Unit 4 - Notes

INT364

Unit 4: Databases and Data Management

1. Database Layer Considerations and Use Cases

The database layer is critical for state management in cloud applications. Choosing the right database technology depends on data structure, access patterns, scalability requirements, and consistency needs.

1.1 Relational vs. Non-Relational Databases

Relational Databases (SQL)

  • Structure: Data is stored in tables with rows and columns. Adheres to a rigid schema.
  • Transactions: Follows ACID properties (Atomicity, Consistency, Isolation, Durability).
  • Scaling: Typically vertical scaling (adding more CPU/RAM to a single instance).

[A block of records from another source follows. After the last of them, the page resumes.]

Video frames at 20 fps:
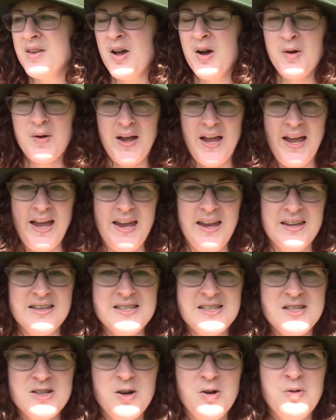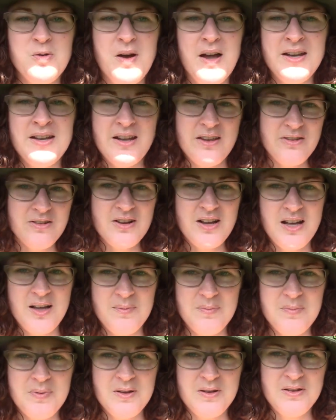Okay, so another
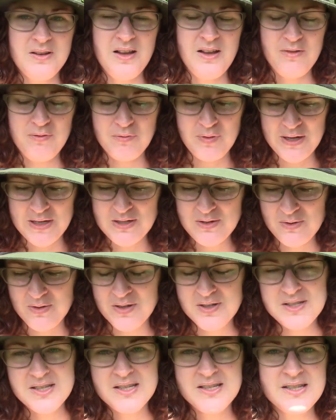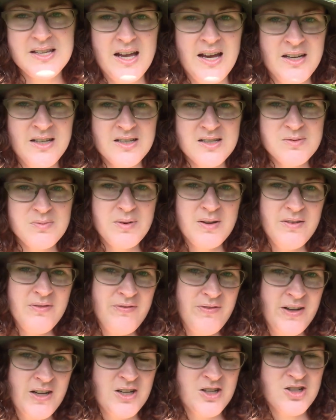couple of resources I just want to
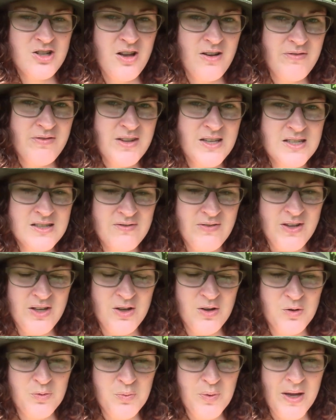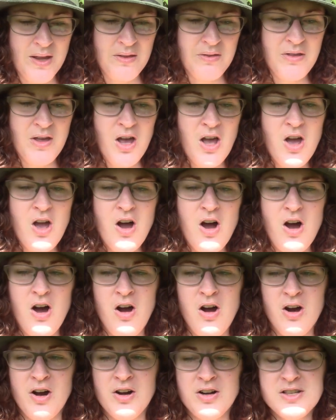finish off this video with
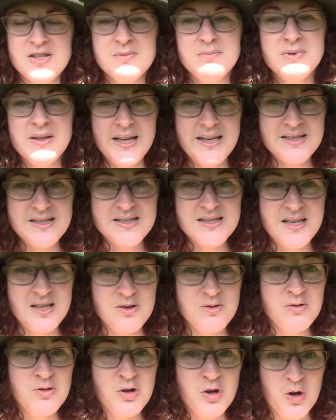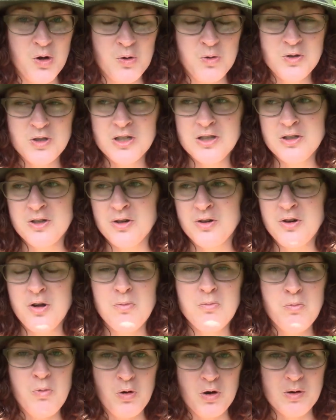are some places that you can go to learn
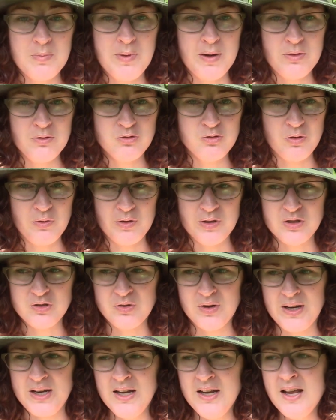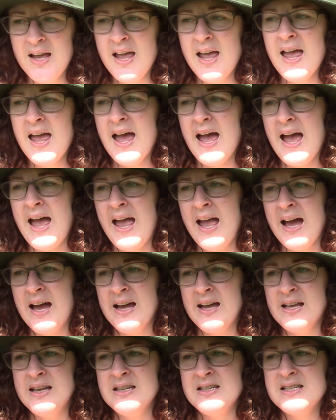more about Druidry,
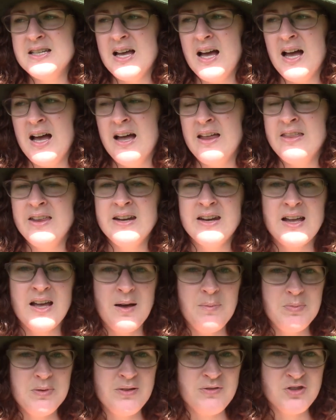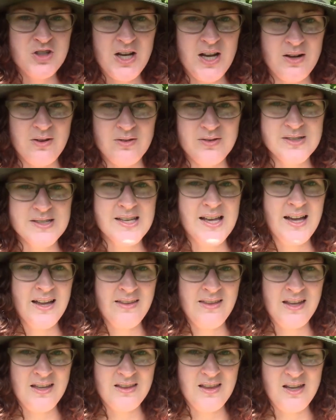and then a couple of channels that I
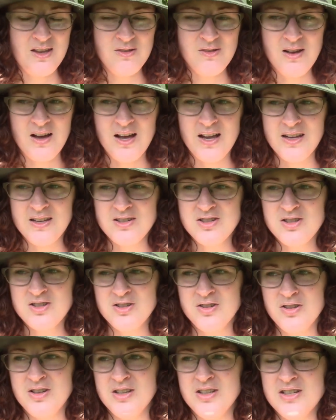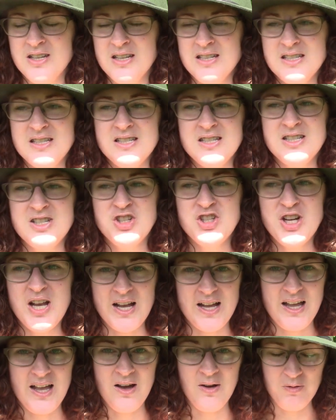think that you guys should
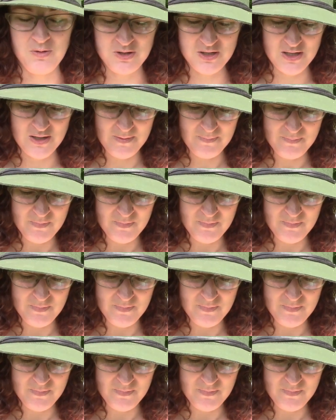check out.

Read scaling is possible via replicas.
  • Query Language: Structured Query Language (SQL).
  • Use Cases: ERP systems, CRM, Financial ledgers, E-commerce inventory (where referential integrity is crucial).

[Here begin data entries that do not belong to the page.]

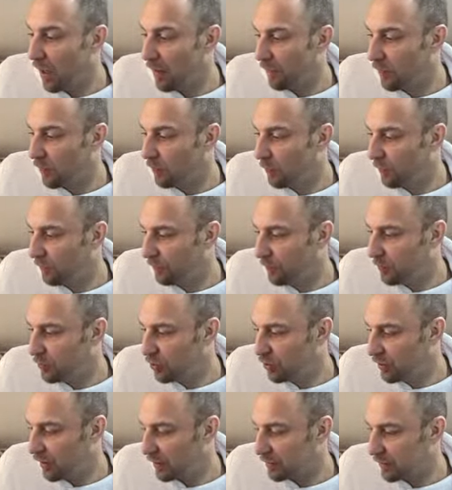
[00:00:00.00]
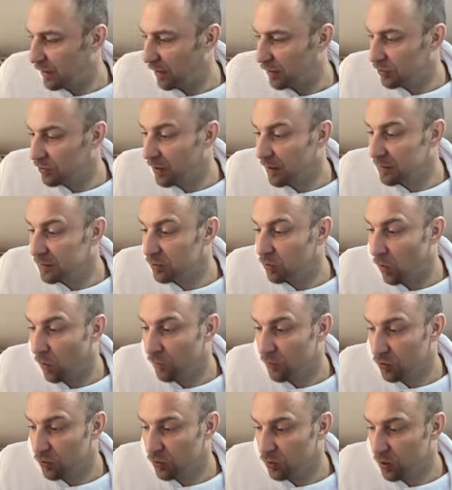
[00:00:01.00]
After move g takes h six,
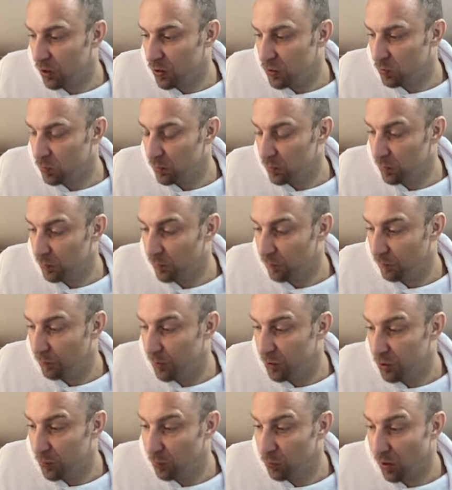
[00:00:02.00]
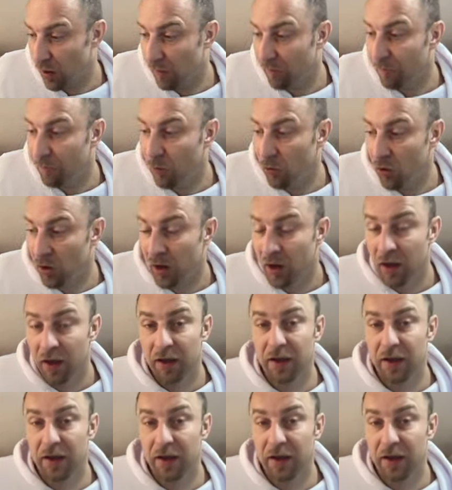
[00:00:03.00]
Stockfish continues with the move bishop to f four.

Non-Relational Databases (NoSQL)

  • Structure: Flexible schemas (Key-Value, Document, Graph, Columnar).
  • Transactions: Often follows BASE model (Basically Available, Soft state, Eventual consistency).
  • Scaling: Designed for horizontal scaling (sharding data across multiple servers).
  • Query Language: API-based or specialized query languages (e.g., PartiQL).
  • Use Cases: Real-time bidding, social media feeds, content management, IoT sensor data, gaming leaderboards.

1.2 Key Considerations for Selection

  1. Data Shape: Is the data structured (SQL) or semi-structured/unstructured (NoSQL)?
  2. Query Patterns: Do you need complex joins (SQL) or simple Get/Put by key (NoSQL)?
  3. Scale: Do you anticipate terabytes or petabytes of data requiring distributed processing?
  4. Consistency: Do you need strong consistency immediately (SQL) or is eventual consistency acceptable for higher performance (NoSQL)?

2. Amazon RDS Features and Connection Management

Amazon Relational Database Service (Amazon RDS) is a managed web service that makes it easy to set up, operate, and scale a relational database in the AWS Cloud.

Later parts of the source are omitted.